◆ **WHAT YOU SHOULD DO**
Look through the listing below and write out exactly the lines from the line with "Video frames at" to the line with "Transcript, with fillers: which", both included, and no others.
(Beginning of SOURCE MATERIAL)
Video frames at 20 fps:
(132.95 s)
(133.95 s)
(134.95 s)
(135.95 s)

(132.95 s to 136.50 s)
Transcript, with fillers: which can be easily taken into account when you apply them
(End of SOURCE MATERIAL)
(Beginning of SOURCE MATERIAL)
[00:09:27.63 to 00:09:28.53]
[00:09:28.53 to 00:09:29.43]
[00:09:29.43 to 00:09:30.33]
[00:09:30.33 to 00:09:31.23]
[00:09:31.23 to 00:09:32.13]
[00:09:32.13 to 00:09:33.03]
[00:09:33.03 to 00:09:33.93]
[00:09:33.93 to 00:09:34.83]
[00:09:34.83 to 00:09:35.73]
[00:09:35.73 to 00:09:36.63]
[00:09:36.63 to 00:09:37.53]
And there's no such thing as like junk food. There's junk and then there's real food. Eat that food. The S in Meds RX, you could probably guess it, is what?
(End of SOURCE MATERIAL)
(Beginning of SOURCE MATERIAL)
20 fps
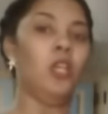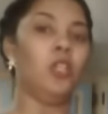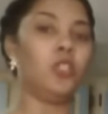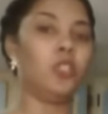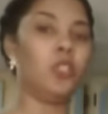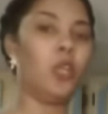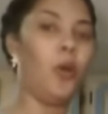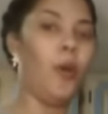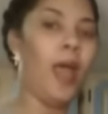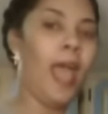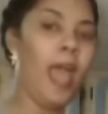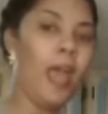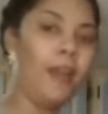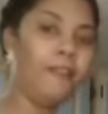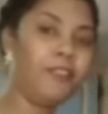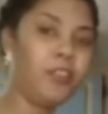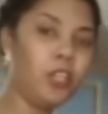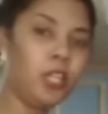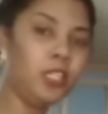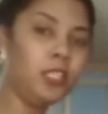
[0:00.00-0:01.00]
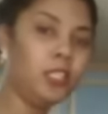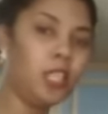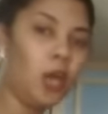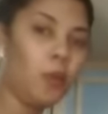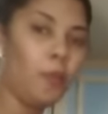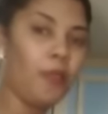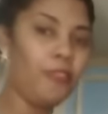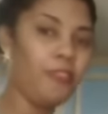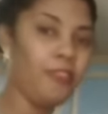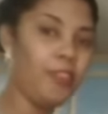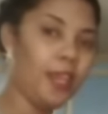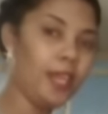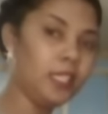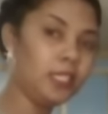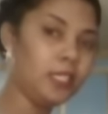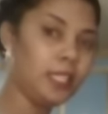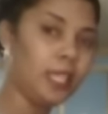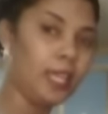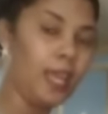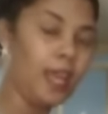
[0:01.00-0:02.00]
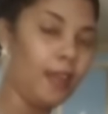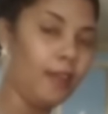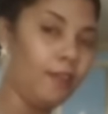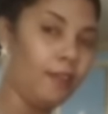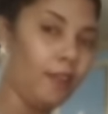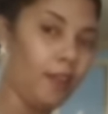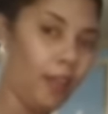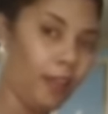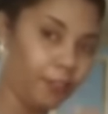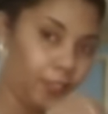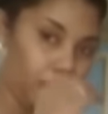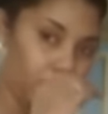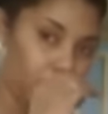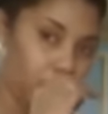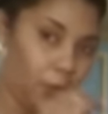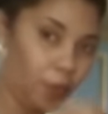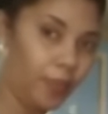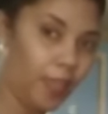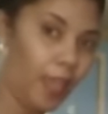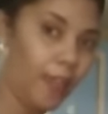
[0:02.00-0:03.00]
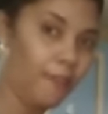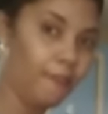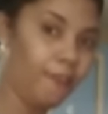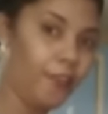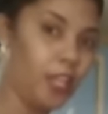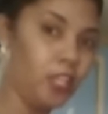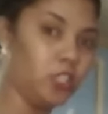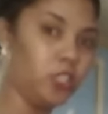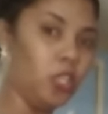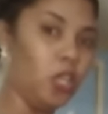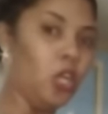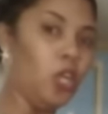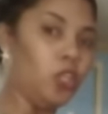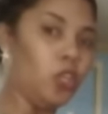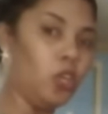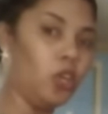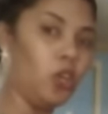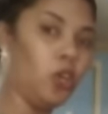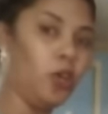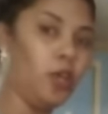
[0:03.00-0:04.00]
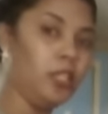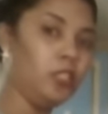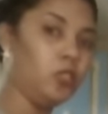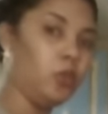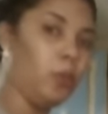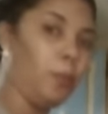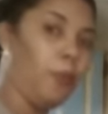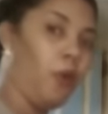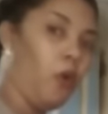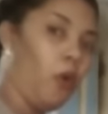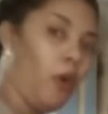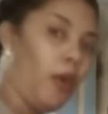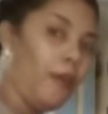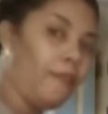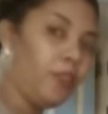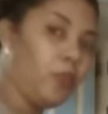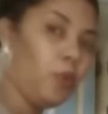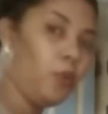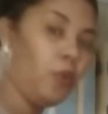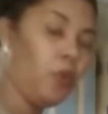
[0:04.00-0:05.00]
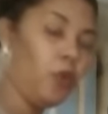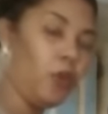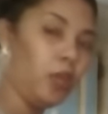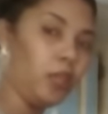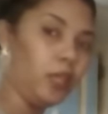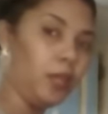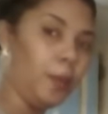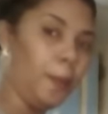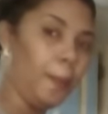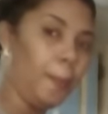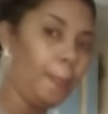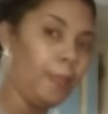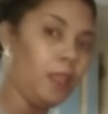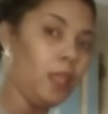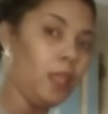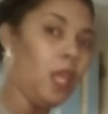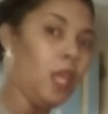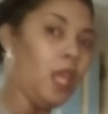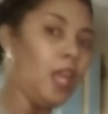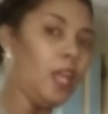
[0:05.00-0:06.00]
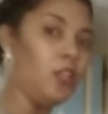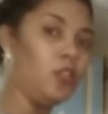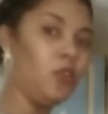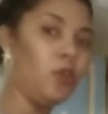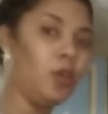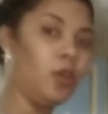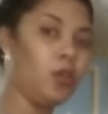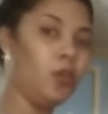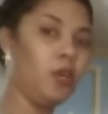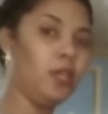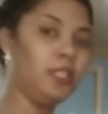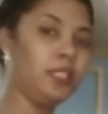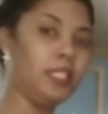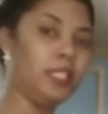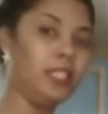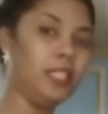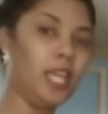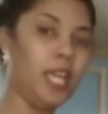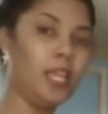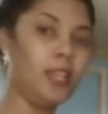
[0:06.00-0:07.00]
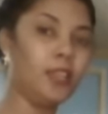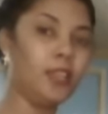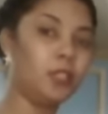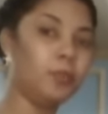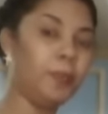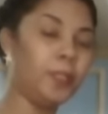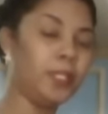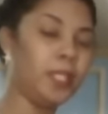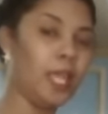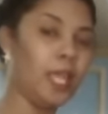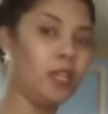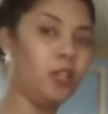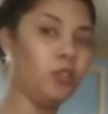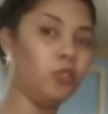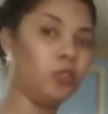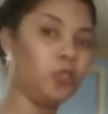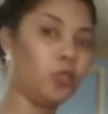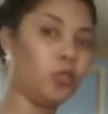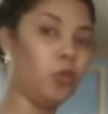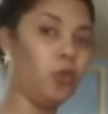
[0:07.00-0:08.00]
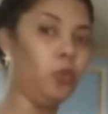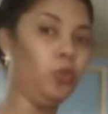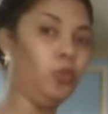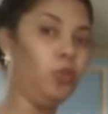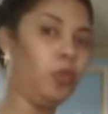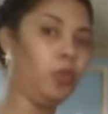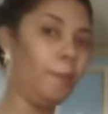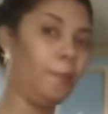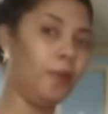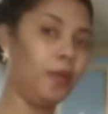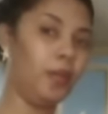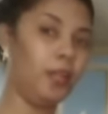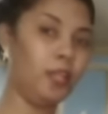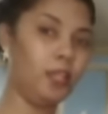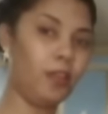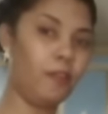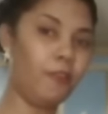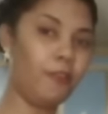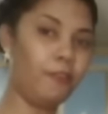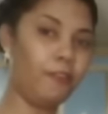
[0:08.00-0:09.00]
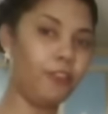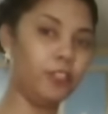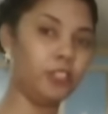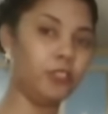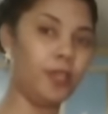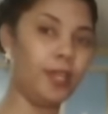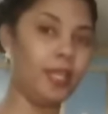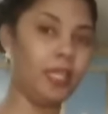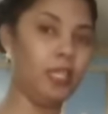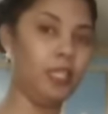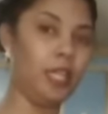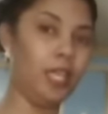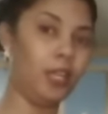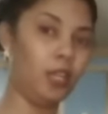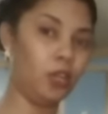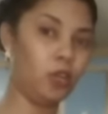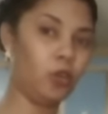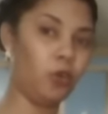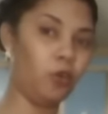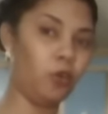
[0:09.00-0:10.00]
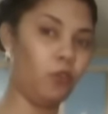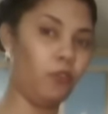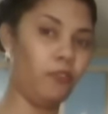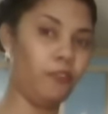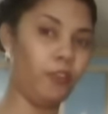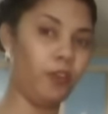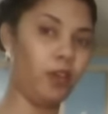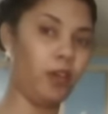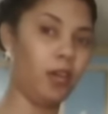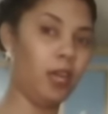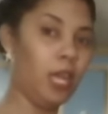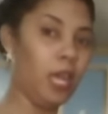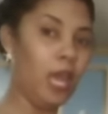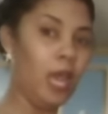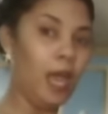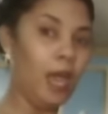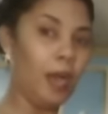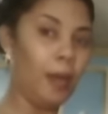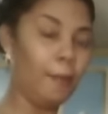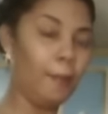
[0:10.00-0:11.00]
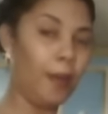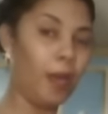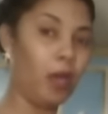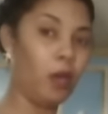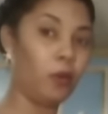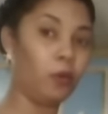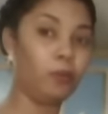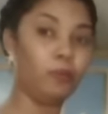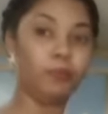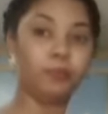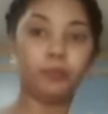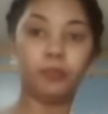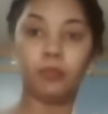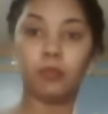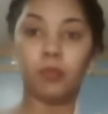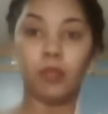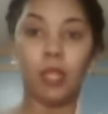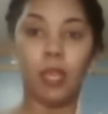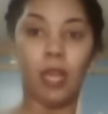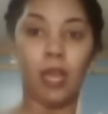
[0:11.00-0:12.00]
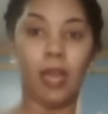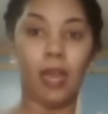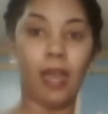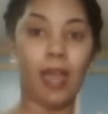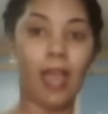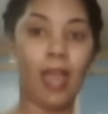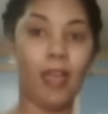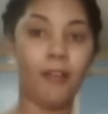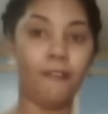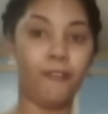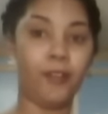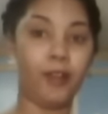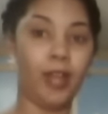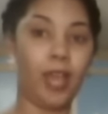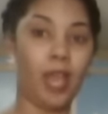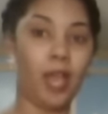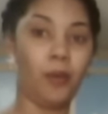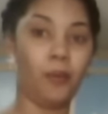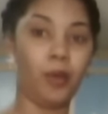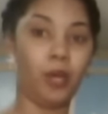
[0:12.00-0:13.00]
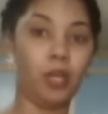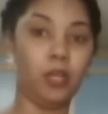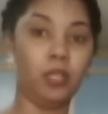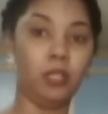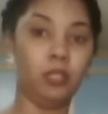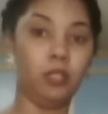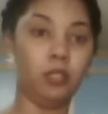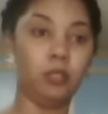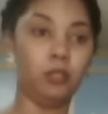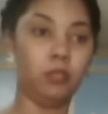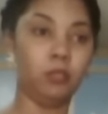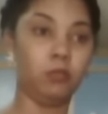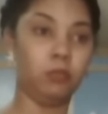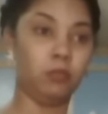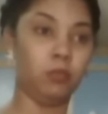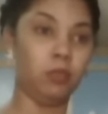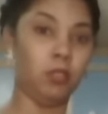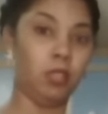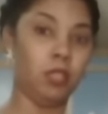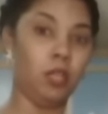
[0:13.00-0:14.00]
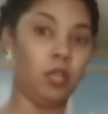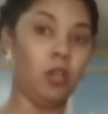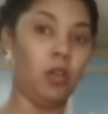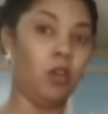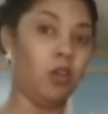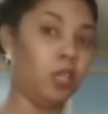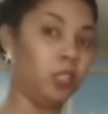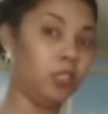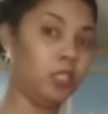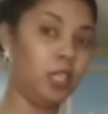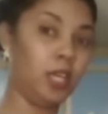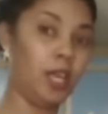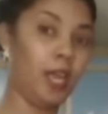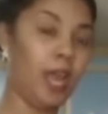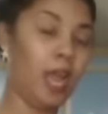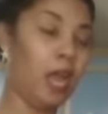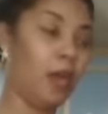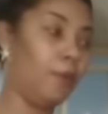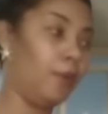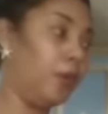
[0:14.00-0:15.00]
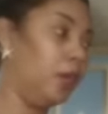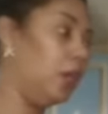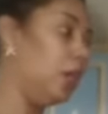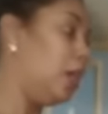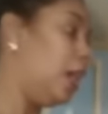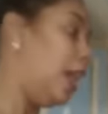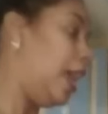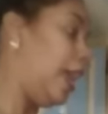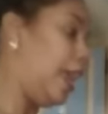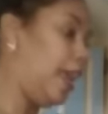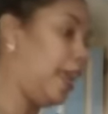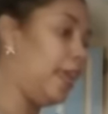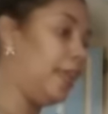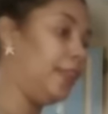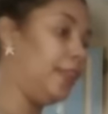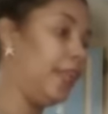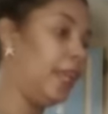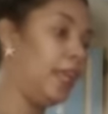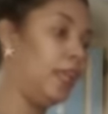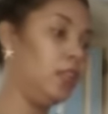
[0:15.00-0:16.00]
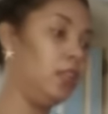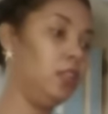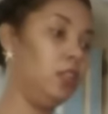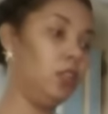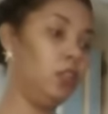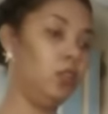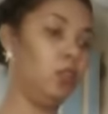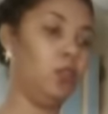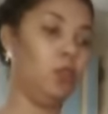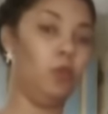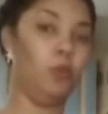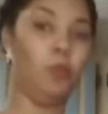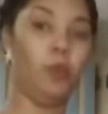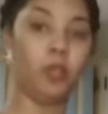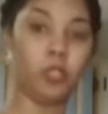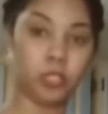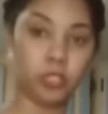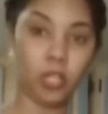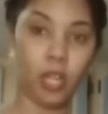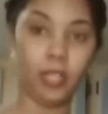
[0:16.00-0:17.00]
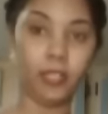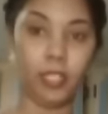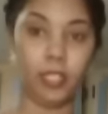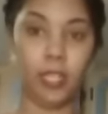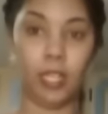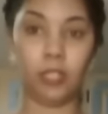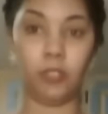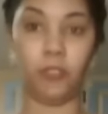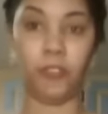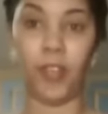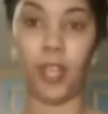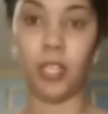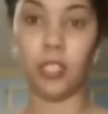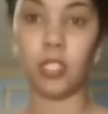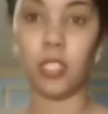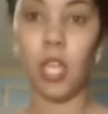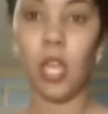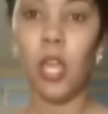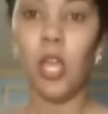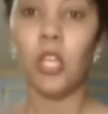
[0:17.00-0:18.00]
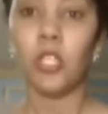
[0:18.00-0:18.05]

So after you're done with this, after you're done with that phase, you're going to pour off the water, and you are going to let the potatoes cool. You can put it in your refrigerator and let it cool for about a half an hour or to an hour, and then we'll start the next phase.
(End of SOURCE MATERIAL)
◆ **EXERCISE OUTPUT**
Video frames at 20 fps:
(132.95 s)
(133.95 s)
(134.95 s)
(135.95 s)

(132.95 s to 136.50 s)
Transcript, with fillers: which can be easily taken into account when you apply them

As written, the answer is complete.